Le drame d’Anne de Bretagne : l’absence de fils
Née en 1477, Anne de Bretagne, sera par deux fois reine de France. Cependant, elle échouera dans sa fonction principale : donner un héritier à la couronne. Féconde, Anne de Bretagne verra pourtant la plupart de ses grossesses se terminer par une fausse-couche ou la naissance d’un enfant non-viable.
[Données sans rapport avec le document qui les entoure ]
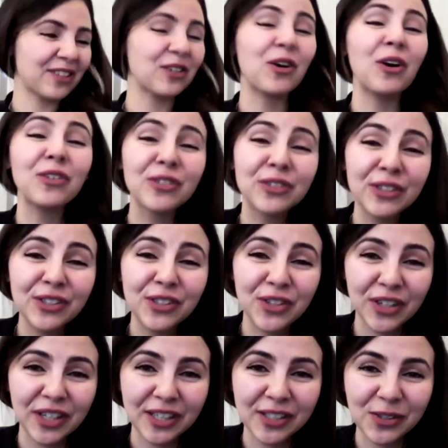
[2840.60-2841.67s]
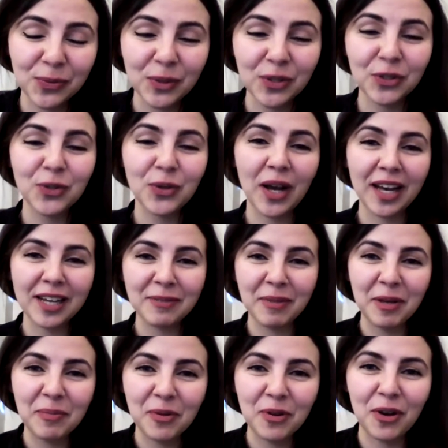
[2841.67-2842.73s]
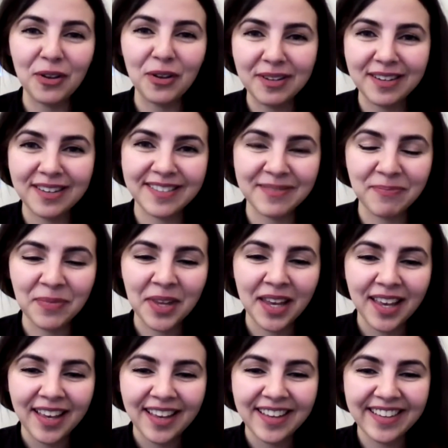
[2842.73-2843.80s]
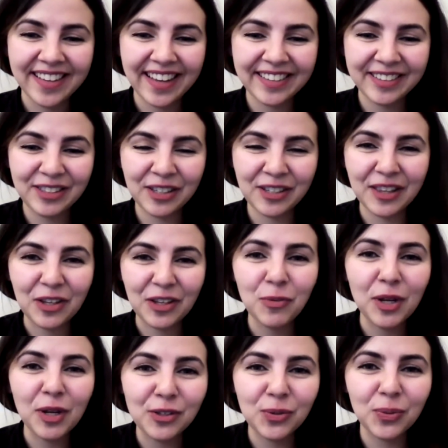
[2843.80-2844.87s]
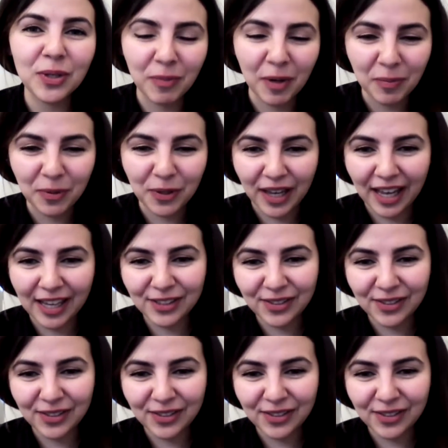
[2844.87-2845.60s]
let's say on Goodreads when you had my book on that you wanted to read my book as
Le 6 décembre 1491, Anne de Dreux, duchesse de Bretagne, épouse le roi de France Charles VIII. Le couple développe des liens très forts et la reine tombe rapidement enceinte. On sollicite les prières de François de Paule, ermite et religieux italien réputé pour ses « miracles ». Celui-ci prédit à Charles VIII qu’il « lui naîtra un fils, qui aura pour nom Orland ». Le 10 octobre 1492, Anne de Bretagne met effectivement au monde un garçon, le dauphin tant désiré, qui est prénommé Charles-Orland. Cette heureuse naissance est suivie par une série d’espoirs déçus : à peine remise de son accouchement, Anne est de nouveau enceinte mais fait une fausse-couche en juillet 1493, lors d’une chasse dans la forêt de Courcelles, durant laquelle la reine ne s’est pas ménagée. L’enfant est suffisamment formé pour que l’on constate que c’était un garçon. On se console rapidement de cette perte, Anne annonçant une troisième grossesse, au début de l’année 1494. Là encore, elle perd l’enfant au printemps, ayant voulu suivre Charles VIII à Lyon – contre l’avis des médecins – qui part guerroyer en Italie : bien qu’elle voyage en litière, à cause des pavés de la ville, la reine fait une nouvelle fausse-couche.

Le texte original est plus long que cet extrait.